NCLAT: EPFO’s Delayed PF Claim Filed During IBC Moratorium Not Enforceable; Resolution Plan Cannot Be Modified
- REEDLAW

- Sep 21
- 4 min read

REEDLAW Legal News Network reports: In a pivotal ruling, the National Company Law Appellate Tribunal, Principal Bench, held that a delayed provident fund claim initiated by the Employees’ Provident Fund Organisation (EPFO) during the IBC moratorium, without a valid Section 7A order, was unenforceable. The Tribunal further ruled that a resolution plan approved by the Committee of Creditors could not be modified to accommodate such claims, even when the successful resolution applicant had earlier given an undertaking to meet statutory dues.
The National Company Law Appellate Tribunal (NCLAT), Principal Bench, comprising Justice Ashok Bhushan (Chairperson) and Mr. Barun Mitra (Technical Member), while adjudicating a batch of two Company Appeals, held that the EPFO’s belated provident fund claim, based on an assessment initiated during the IBC moratorium and without a valid Section 7A order, was unenforceable. It further observed that a resolution plan once approved by the Committee of Creditors cannot be altered to admit such claims despite any prior undertakings given by the successful resolution applicant.

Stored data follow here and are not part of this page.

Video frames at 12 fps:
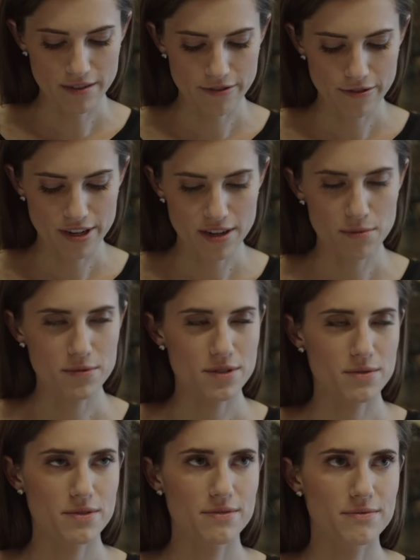freedom
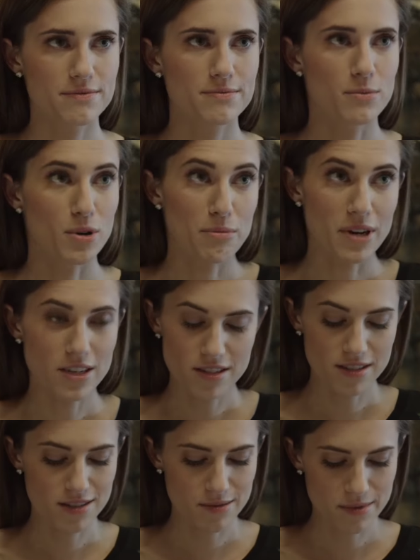is more
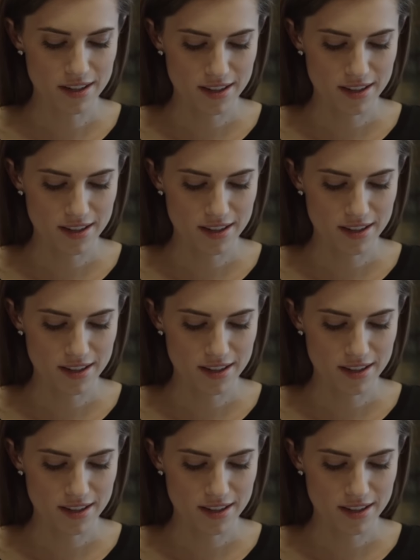precious to me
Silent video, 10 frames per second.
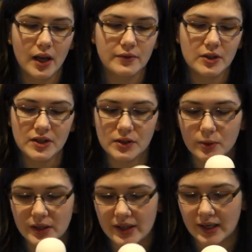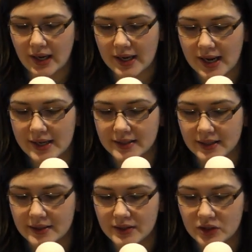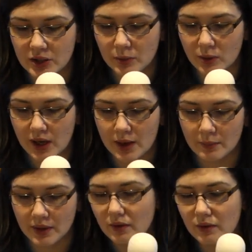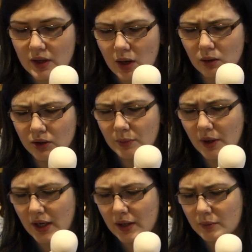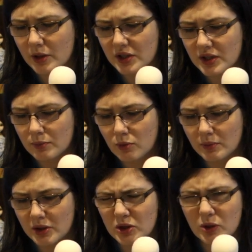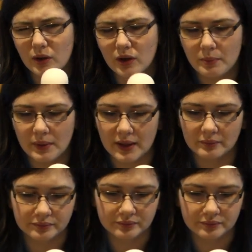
If you just order the Lily as is, she will come with the old body, which is more mature, but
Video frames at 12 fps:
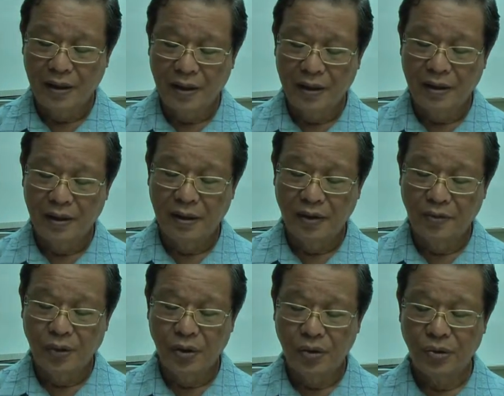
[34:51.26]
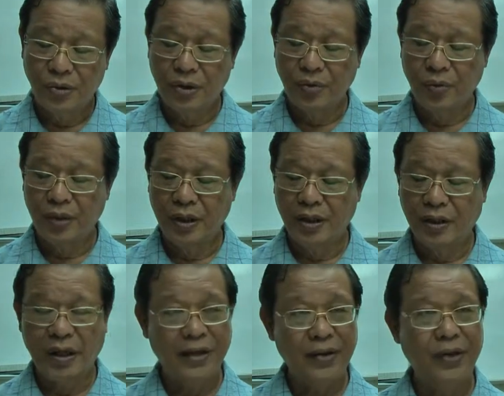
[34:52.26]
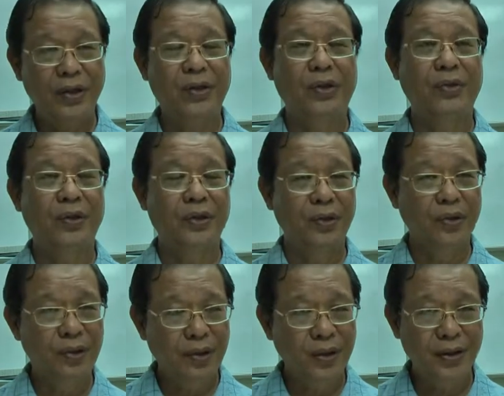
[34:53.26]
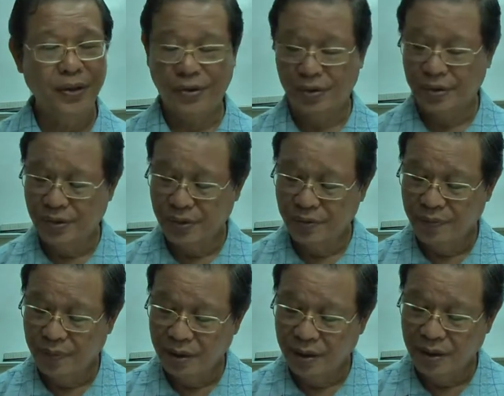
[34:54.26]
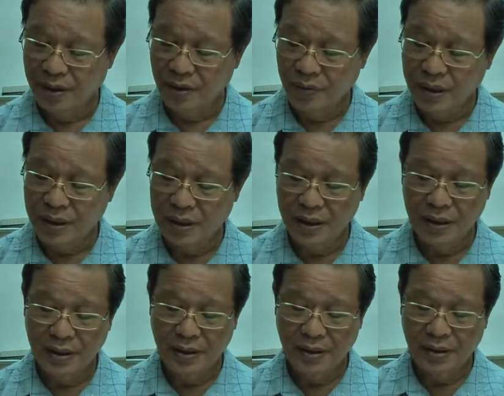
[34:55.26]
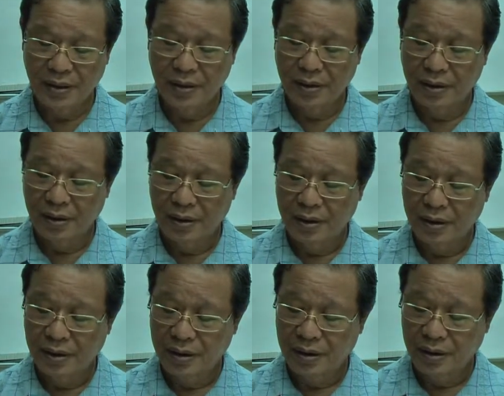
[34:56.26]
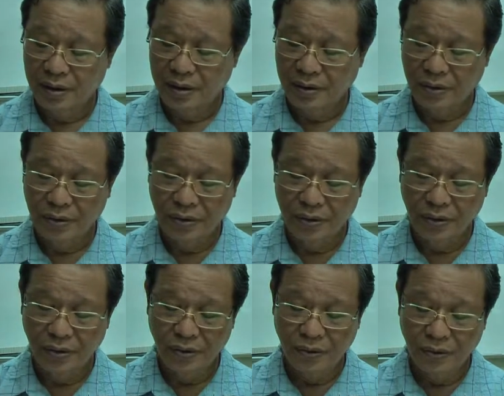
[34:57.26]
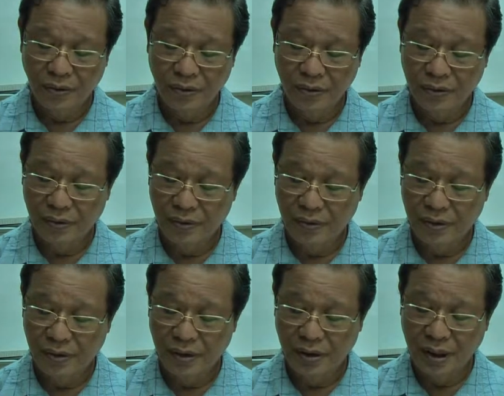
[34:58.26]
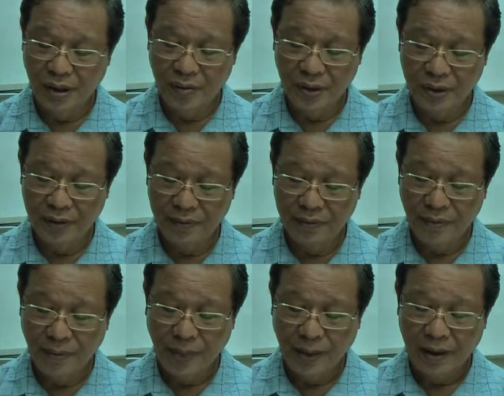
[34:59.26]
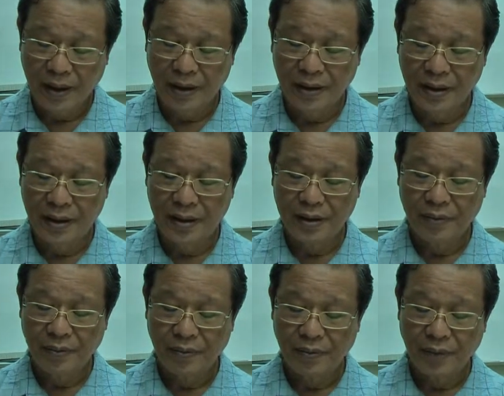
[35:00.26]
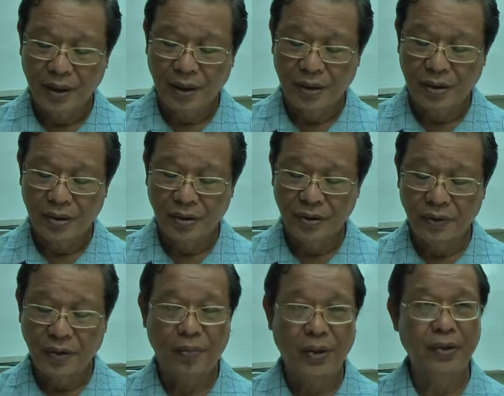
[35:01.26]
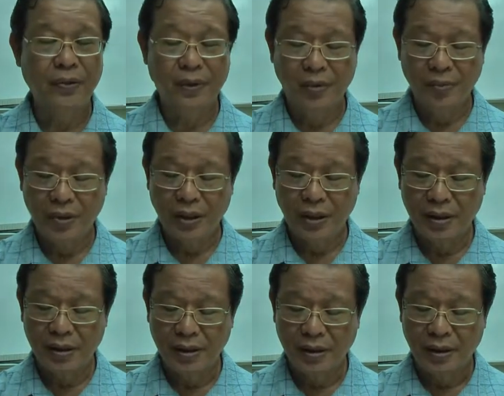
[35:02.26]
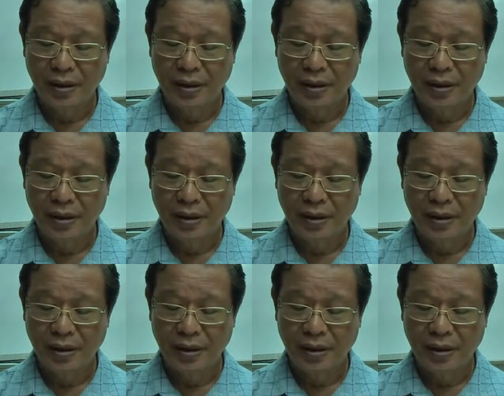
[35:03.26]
then 11.2, this Buddha realizes to his own knowledge, he awakens to the Dharma, And then, so you have the presence of the Buddha,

The Appellate Tribunal examined two cross-appeals challenging the order of the Adjudicating Authority, which had approved the resolution plan of the Corporate Debtor and directed payment of Employees’ Provident Fund Organisation (EPFO) dues by the Successful Resolution Applicant (SRA). The Corporate Debtor had entered the Corporate Insolvency Resolution Process (CIRP) on 2 December 2019, and the last date for filing creditor claims was 22 June 2022. No claim was submitted by the EPFO within this timeline. The EPFO lodged its claim only on 6 March 2023, after the statutory moratorium had commenced, and based on an Area Enforcement Officer’s Report prepared during the moratorium. The Resolution Professional rejected the claim, and although the Adjudicating Authority subsequently directed verification, the SRA undertook to pay certain amounts through affidavits while the resolution plan was pending approval.
The SRA argued that the assessment on which the EPFO claim was founded was void as it arose during the moratorium period and without any adjudication under Section 7A of the EPF Act. It contended that the Adjudicating Authority exceeded its jurisdiction by admitting belated claims and altering the resolution plan after the Committee of Creditors (CoC) had approved it. The SRA further maintained that its undertakings to pay were induced by misrepresentation that a valid Section 7A order existed and therefore could not bind it. Reliance was placed on a precedent holding that no assessment or recovery proceedings can continue against a corporate debtor once a moratorium under Section 14 of the Insolvency and Bankruptcy Code (IBC) commences.
The EPFO, in its own appeal, asserted entitlement to the full amount of Rs. 1.33 crore, including interest and damages, on the ground that its claim was filed before the CoC approved the plan and was subsequently admitted by the Resolution Professional. It argued that the SRA, having given repeated affidavits undertaking payment, was estopped from resiling. The EPFO further contended that provident fund dues must be given statutory priority and could not be treated as “tentative” or subject to reduction, and that the Adjudicating Authority erred in allowing only partial satisfaction of its claim.
Upon detailed consideration of the factual matrix and the legal position, the Appellate Tribunal held that the moratorium imposed under Section 14 of the IBC created a statutory freeze prohibiting continuation of assessment proceedings. It found that the EPFO’s claim, being founded on an assessment initiated and concluded during the moratorium period and not on a valid Section 7A adjudication, lacked enforceability within the CIRP. The Tribunal reaffirmed that once a resolution plan is approved by the CoC, the Adjudicating Authority cannot modify it or admit new claims contrary to the commercial wisdom of the CoC. Consequently, the belated and moratorium-barred claims could not be fastened on the SRA merely because of affidavits submitted under misapprehension, and the order of the Adjudicating Authority directing such payment was unsustainable.
Mr. Sanjay Ghose, Sr. Advocate, with Mr. Pratibhanu Kharola, Mr. Anindya Mazumdar, Mr. Girish Agarwal, Mr. Mohit Garg, Ms. Ankita, Advocates, represented the Appellant.
Mr. Gaurav Varma, Advocate, appeared for the Respondent.